Todo lo que Jesús dijo e hizo, el Espíritu lo interioriza en los creyentes. La Iglesia nace en Pentecostés y de Pentecostés. El libro de los Hechos no es una doctrina. Es la historia de la irrupción del Espíritu en la Iglesia. Él es el autor de toda actividad y gracia. Es «la fuerza de lo alto» (Lc 24,49), «el Consolador» (Jn 14,16), principio interior de la vida nueva. El Espíritu Santo es el Espíritu de Cristo (Rom 8,9; Fil 1,19; Gal 4,6), que hace hijos de Dios a los cristianos (Rom 8,14-16), hace habitar a Cristo en sus corazones (Ef 3,16), como principio de resurrección (Rom 8,11) por un don que marca para la vida eterna como con sello (2Cor 1,22; Ef 1,13), arras (2 Cor 1,22) y primicias (Rom 8,23) de vida eterna. El Espíritu habita en el cristiano (Rom 8,9), en su espíritu (Rom 8,16), en su cuerpo (1Cor 6,19), y es el principio del conocimiento nuevo y divino (1 Cor 2,10-16), del amor (Rom 5,5), de la santificación (Rom 15,16), de la esperanza (Rom 15,13). El Espíritu realiza la unidad del cuerpo místico de Cristo (1Cor 12,13).

El Espíritu Santo es la fuerza de Dios que crea la receptividad y la acogida, porque ilumina e impulsa con el poder de Dios, creando de forma desbordante una connaturalidad con Dios que supera todas las dificultades ambientales e íntimas, haciendo nacer una fidelidad límite, una docilidad especial, una disponibilidad gozosa. Es plenitud de verdad y de amor.

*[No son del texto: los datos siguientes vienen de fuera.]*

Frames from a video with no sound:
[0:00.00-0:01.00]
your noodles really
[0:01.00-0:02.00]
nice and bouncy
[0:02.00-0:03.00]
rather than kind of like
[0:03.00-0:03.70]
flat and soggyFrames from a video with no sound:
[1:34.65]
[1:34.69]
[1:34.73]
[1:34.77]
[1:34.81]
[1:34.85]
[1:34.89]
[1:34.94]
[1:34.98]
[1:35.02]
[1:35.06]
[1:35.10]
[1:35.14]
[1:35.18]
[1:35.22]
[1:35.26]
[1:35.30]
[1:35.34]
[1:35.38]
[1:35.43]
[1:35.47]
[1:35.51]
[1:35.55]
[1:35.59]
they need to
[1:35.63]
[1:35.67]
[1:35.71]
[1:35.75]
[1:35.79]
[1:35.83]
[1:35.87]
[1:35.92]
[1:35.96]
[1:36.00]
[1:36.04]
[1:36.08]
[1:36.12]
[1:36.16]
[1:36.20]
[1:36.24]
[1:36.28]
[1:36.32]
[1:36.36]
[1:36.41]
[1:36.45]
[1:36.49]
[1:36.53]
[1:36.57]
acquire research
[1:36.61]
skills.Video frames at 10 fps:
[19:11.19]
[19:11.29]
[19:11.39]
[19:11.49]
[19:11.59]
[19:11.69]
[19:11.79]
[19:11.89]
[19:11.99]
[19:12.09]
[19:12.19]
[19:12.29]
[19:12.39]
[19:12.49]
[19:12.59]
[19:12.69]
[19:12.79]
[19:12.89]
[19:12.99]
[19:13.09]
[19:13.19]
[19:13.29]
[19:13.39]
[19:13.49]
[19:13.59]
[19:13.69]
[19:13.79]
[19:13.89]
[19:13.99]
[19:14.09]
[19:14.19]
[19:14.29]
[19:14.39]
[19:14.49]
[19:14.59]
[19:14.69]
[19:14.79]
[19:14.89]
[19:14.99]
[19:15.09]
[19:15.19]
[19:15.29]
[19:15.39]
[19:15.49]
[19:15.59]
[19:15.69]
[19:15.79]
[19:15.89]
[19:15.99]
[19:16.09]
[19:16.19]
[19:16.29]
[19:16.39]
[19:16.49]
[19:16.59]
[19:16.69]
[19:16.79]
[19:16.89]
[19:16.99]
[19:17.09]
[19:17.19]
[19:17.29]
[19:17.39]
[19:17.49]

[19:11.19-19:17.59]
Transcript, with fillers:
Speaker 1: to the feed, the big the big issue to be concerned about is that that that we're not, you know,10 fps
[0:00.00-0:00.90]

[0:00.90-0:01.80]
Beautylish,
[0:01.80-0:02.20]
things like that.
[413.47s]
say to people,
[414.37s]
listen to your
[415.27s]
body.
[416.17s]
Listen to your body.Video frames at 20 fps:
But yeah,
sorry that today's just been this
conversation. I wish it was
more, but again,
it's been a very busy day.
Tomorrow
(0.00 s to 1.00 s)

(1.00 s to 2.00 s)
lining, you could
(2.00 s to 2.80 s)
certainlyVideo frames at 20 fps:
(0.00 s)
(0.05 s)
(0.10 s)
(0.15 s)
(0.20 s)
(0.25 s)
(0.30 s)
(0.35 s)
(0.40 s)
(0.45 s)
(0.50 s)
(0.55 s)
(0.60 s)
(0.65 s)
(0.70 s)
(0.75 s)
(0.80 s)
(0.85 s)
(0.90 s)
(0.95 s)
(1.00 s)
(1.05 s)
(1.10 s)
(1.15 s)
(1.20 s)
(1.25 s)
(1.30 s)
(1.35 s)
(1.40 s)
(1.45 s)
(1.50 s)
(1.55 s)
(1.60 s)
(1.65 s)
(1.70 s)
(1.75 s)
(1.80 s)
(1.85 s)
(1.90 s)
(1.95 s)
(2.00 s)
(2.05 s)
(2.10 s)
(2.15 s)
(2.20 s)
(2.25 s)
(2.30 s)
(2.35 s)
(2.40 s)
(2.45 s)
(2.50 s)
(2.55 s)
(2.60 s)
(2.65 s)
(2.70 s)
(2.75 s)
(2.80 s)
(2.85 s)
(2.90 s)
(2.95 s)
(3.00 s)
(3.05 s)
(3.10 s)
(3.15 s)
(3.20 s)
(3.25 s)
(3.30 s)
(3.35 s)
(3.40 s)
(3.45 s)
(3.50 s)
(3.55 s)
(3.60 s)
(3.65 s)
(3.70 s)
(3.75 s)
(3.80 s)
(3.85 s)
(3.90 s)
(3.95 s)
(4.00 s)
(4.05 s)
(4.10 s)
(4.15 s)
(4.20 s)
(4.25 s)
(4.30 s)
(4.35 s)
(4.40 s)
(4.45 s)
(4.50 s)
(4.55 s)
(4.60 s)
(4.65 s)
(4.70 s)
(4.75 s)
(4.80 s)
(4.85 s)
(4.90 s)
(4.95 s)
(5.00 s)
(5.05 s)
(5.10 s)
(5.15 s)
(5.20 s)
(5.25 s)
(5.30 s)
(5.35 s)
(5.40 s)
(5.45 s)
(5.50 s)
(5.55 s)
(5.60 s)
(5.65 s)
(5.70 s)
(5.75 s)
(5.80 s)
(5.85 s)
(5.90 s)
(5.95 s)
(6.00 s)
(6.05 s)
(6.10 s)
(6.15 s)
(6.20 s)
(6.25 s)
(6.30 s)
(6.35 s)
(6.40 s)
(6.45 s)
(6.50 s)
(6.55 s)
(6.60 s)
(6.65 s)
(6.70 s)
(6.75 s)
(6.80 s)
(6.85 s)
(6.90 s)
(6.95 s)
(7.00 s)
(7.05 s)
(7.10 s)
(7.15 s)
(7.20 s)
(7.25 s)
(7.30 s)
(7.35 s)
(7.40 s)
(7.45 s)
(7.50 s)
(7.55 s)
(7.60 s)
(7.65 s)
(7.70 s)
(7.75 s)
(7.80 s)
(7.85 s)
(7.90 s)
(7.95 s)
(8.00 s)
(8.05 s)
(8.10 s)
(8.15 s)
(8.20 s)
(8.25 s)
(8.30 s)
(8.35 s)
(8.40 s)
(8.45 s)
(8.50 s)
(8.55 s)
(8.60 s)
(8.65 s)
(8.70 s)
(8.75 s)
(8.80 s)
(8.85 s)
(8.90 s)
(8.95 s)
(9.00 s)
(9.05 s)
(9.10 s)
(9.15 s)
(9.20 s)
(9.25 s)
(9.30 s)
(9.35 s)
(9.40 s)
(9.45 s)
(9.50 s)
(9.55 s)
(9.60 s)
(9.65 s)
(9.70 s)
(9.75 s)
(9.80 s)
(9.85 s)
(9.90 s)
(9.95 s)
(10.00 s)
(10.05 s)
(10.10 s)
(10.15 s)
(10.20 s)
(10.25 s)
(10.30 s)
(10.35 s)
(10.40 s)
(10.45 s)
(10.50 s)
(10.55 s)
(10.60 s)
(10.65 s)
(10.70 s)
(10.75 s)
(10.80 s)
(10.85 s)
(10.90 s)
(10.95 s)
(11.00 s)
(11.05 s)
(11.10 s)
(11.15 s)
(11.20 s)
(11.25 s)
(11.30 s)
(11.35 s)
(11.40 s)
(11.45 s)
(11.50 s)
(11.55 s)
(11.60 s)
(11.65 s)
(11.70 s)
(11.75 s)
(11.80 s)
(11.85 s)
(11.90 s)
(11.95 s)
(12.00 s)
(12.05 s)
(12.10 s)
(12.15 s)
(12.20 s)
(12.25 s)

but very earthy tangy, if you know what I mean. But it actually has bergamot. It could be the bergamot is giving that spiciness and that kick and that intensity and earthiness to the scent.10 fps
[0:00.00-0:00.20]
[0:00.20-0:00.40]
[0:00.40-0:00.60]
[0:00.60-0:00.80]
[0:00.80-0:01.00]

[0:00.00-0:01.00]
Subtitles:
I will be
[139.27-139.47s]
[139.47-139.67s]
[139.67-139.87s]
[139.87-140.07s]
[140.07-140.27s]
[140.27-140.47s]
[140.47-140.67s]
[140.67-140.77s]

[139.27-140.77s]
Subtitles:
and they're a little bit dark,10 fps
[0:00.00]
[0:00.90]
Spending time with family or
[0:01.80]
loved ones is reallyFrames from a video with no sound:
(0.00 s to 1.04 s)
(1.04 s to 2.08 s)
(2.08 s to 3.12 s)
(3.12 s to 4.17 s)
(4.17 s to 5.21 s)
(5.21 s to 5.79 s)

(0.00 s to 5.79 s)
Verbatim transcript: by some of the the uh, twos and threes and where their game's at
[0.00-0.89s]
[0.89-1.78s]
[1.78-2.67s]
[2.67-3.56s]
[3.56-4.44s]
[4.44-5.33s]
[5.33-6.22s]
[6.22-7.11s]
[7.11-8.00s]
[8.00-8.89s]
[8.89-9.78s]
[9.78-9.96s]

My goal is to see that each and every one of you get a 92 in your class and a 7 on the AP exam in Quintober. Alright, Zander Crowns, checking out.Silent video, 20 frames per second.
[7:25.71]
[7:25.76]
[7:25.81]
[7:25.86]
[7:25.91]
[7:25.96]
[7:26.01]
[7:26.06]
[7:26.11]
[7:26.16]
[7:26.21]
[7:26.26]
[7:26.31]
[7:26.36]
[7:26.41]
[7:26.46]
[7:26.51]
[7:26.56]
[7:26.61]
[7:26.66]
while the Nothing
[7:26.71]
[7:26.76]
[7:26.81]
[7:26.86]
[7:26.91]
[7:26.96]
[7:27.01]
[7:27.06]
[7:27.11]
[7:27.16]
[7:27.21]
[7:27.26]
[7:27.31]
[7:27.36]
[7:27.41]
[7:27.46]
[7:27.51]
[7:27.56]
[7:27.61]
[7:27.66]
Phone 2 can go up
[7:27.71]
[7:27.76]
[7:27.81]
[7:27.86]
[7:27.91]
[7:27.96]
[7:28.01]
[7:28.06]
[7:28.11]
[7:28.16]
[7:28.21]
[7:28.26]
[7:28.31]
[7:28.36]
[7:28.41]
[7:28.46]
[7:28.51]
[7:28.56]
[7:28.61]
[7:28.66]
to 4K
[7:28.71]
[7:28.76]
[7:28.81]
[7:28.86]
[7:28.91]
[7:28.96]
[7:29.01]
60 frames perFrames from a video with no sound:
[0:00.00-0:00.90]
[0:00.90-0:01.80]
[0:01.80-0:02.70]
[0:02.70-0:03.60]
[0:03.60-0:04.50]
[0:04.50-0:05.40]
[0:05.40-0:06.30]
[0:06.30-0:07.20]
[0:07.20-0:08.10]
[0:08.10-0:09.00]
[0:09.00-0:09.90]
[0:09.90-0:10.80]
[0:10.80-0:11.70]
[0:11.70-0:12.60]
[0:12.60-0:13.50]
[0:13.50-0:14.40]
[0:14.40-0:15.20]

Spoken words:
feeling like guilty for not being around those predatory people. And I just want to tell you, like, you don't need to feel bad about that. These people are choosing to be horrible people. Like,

3. EL TIEMPO DE LA IGLESIA COMO NUEVA HUMANIDAD

La resurrección de Cristo es la irrupción de la vida divina en la humanidad. Los cristianos, por el bautismo, resucitamos anticipadamente de su misma resurrección. La vida nueva es el oxígeno de la nueva comunidad. Vive no ya en el instinto, ni en la pura razón, sino en el espíritu, en la unanimidad de una misma alma, de un mismo corazón. La Iglesia es la prolongación de la humanidad glorificada de Cristo. La vida de la Iglesia es la vida nueva de Cristo glorioso, las obras de la resurrección, la afirmación de la vida contra el instinto de la muerte, la afirmación de la gratuidad contra el espíritu del interés, los sentimientos bienaventurados del Padre en sus hijos, el reflejo del cielo en la tierra, la fraternidad nueva de los que se sienten hijos de Dios. El tiempo de la Iglesia es la anticipación en la tierra de la vida celeste. Formamos la nueva tierra, el nuevo hombre, porque tenemos la novedad definitiva de los cielos nuevos. La novedad es tan fuerte en la comunidad primitiva que «gozaban de la simpatía de todo el pueblo» (Hch 2,47). La Iglesia es novedad total, camina en una vida nueva (Rom 6,4), porque Dios ha hecho, en la venida de su Hijo, nuevas todas las cosas (Is 43,19).

Extracto del libro de Francisco Martínez, «Vivir el año litúrgico», Herder, 2002.